(439e) Development and Production of Oil-in-Water Vehicles Microemulsion for Dermal Application of Ectoin

Over the last years the development of skin penetration enhancers, mainly on the basis of microemulsions have attracted interest for their ability to increase absorption and permeability of drug compounds to and through the skin. Microemulsions are type of emulsion with uniform small droplet size. They are defined as a system of water, oil and surfactants, usually in conjunction with a co-surfactant, and are thermodynamic stable liquids (1). This type of oil-water dispersions are also referred to as submicron emulsion and miniemulsions. Their main advantages are easy preparation, long-term stability and the ability for incorporating large dose of drug with different lipohilicty.

Ectoin (1,4,5,6-tetrahydro-2-methyl-4-pyrimidecarboxylic acid), is one of the most common compatible solutes found in halophilic bacteria, and in recet studies was found to be non toxic and to stabilize and protect cells and biopolymers of the skin against stress (2).

In this work, the aim was to develop a formulation based on an oil-in-water (O/W) microemulsion that contained the molecule Ectoin, with suggest for its topical administration to treat neurodermitic skin. Moreover, composing an O/W-vehicle from non-irritating pharmaceutically acceptable ingredients (oils and surfactant), may create a formulation which hold fewer side-effects than the systemic therapies in current use.

O/W formulations containing 5% Ectoin were prapared from diffenet oils on a basic of the surfactants: glyceryle stearate, ceteth-20 and stearyl alcohol; and the addition of different permeation enhancers (Decyle Oleate, Oleic Acid, Span 85, Propylene glycole, cholesterol) to the formulation was examined for their influece on increasing the Ectoin dermal absopsion.

The ability of the formulation to apply the molecule Ectoin into the skin was examined by permeation studies on porcine ear skin, with the use of Franz diffusion cells system and the Ectoin concentration was analysed by HPLC.

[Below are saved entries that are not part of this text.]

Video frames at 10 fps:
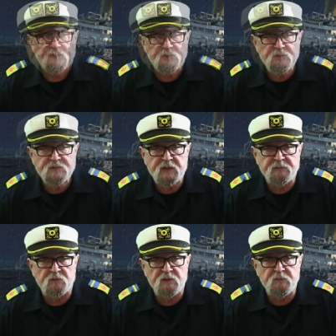
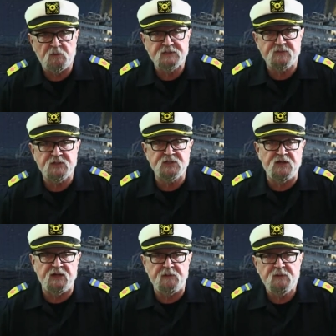Newspaper reports at the
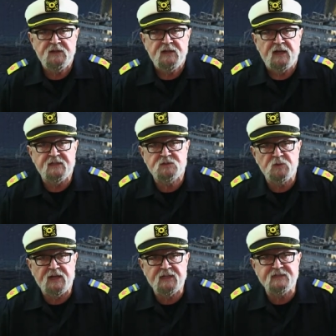time, as
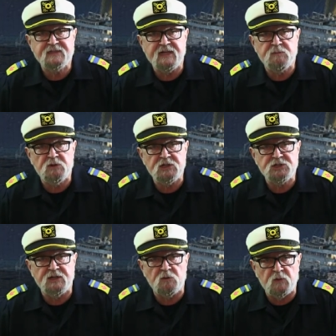well as a
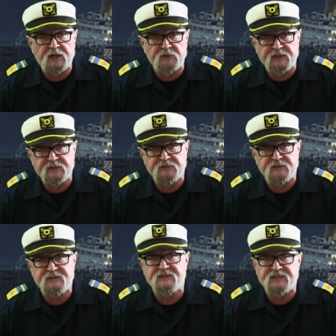British inquiry into
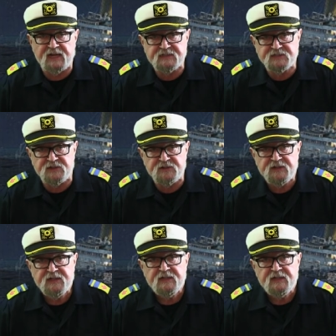the disaster,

The permeation experiments revealed that the addition of Decyle Oleate or Oleic Acid to the formulation, resulted in a 3-time enhancing the Ectoin dermal absopsion. In addition, comparing the Ectoin dermal absopsion from the O/w formulation to that from other known pharmaceutical creams containing Ectoin, showed that the O/W formulation was able to apply much more ectoin (0,22mg/cm²) into the skin in comparison to the other creams that were applying only 0,01-0,02mg/cm² Ectoin in to the skin.

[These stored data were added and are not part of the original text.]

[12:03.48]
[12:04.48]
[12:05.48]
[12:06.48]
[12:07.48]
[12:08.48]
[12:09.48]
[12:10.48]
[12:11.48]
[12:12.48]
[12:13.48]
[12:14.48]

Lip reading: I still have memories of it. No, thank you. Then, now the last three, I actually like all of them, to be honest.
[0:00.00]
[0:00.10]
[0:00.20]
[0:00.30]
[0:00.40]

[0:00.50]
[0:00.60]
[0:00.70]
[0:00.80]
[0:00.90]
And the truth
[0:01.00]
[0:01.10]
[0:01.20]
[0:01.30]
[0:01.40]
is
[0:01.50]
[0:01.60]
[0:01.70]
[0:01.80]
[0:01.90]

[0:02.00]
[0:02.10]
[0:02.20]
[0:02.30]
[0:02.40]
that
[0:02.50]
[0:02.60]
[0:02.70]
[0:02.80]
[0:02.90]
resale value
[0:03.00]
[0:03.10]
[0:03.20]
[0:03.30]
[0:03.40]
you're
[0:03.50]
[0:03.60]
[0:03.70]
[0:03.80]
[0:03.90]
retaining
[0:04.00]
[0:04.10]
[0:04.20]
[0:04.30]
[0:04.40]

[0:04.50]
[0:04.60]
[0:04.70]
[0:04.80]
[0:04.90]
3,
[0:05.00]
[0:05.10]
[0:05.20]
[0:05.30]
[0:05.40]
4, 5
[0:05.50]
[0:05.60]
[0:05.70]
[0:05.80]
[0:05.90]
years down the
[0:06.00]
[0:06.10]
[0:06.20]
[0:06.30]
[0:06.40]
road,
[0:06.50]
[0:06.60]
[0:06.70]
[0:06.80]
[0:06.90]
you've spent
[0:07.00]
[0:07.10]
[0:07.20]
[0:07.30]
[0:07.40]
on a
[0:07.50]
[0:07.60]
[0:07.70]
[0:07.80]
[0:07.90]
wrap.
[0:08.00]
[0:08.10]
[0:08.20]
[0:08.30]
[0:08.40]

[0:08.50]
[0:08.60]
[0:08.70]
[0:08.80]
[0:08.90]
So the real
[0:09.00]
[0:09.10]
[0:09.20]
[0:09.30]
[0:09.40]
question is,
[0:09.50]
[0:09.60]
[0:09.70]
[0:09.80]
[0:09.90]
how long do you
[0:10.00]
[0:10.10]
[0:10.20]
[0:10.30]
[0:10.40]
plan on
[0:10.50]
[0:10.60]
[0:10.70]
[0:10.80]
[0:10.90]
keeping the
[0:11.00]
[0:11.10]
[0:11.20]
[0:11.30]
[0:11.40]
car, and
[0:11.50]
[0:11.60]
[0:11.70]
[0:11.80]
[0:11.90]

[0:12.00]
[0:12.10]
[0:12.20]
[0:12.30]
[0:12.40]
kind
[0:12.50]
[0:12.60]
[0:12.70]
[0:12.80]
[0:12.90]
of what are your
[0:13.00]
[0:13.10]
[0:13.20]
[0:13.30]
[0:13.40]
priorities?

For preparing the o/w emulsion, membrane emulsification method was examined with the use of tubular Al2O3 ceramic membranes which hold different characteristic of surface area, pore size, and numbar of channels, in order to achieve a small droplet size with a narrow size distribution.

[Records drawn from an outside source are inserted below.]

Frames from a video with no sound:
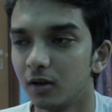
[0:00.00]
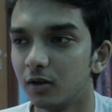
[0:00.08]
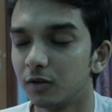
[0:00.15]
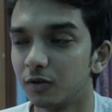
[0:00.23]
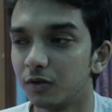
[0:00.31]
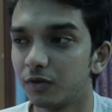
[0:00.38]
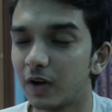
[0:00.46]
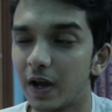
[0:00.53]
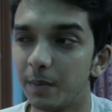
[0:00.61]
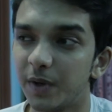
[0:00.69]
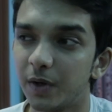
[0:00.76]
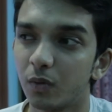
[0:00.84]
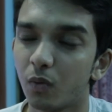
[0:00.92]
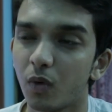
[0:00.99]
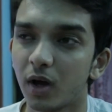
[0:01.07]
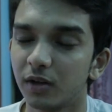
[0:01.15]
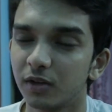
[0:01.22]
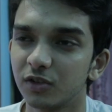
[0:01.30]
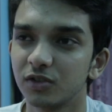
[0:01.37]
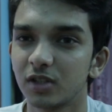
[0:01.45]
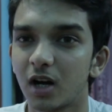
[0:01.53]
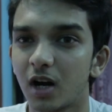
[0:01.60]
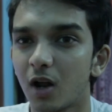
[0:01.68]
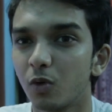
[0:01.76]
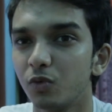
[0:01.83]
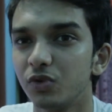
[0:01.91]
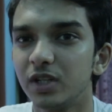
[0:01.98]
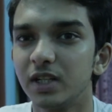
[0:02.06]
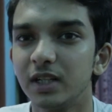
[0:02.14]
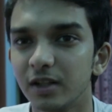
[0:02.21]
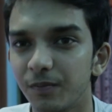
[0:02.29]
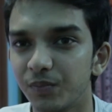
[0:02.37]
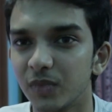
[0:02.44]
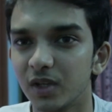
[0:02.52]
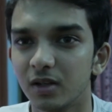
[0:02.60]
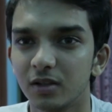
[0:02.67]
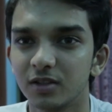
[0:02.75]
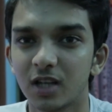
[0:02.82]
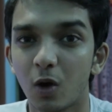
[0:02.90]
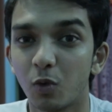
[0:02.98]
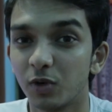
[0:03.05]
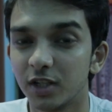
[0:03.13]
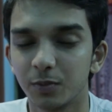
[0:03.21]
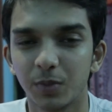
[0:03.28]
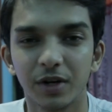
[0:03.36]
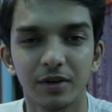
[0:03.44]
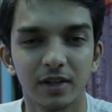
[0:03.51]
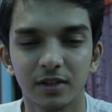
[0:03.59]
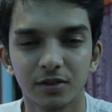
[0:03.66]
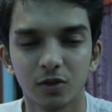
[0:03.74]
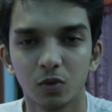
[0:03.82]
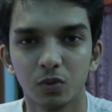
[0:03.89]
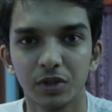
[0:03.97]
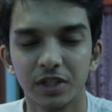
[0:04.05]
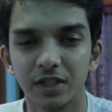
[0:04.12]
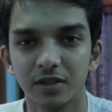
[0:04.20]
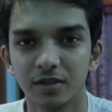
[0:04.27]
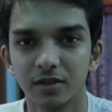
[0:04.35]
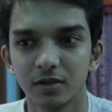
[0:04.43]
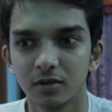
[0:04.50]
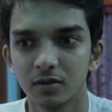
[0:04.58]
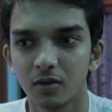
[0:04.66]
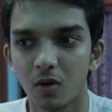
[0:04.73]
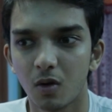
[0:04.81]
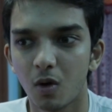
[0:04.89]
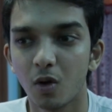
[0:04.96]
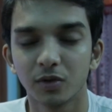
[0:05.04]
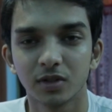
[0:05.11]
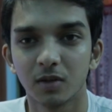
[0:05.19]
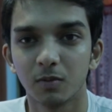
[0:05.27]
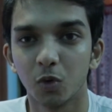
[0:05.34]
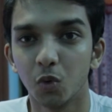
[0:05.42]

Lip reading: 5-in-1 surrounding sound experience, which is awesome.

In comparison to the conventional emulsification methods, the membrane emulsification may provided more control of the drop size and size distribution, which is influenced by membrane pore size, agitation speed, continuous phase viscosity, interfacial tension between the phases, as well as the chemistry of the system - such as surfactant type and properties (3). In experiments with different ceramic membranes a drop size of 300nm was finally achieved with the narrowest size distribution. These results were compared to experimental data of standard emulsification methods such as rotor- and a high-pressure homogenizing.

References:

(1) Kreilgaard, M. Influence of microemulsions on cutaneous drag delivery. Advanced Drug Deliver Reviews, 54 Suppl.1:s77-s98 (2002).

(2) Bünger J., Degwert J., Driller H. The protective function of compatible solute ectoin on the skin, skin cells and its biomolecules with respect to UV radiation, immunosuppression and membrane damage. IFSCC Mag., 4:127-131 (2001).

(3) Charcosset C., Limayem I., Fessi H. The membrane emulsification process-a review. Journal of chemical technology and biotechnology, 79:209-218 (2004).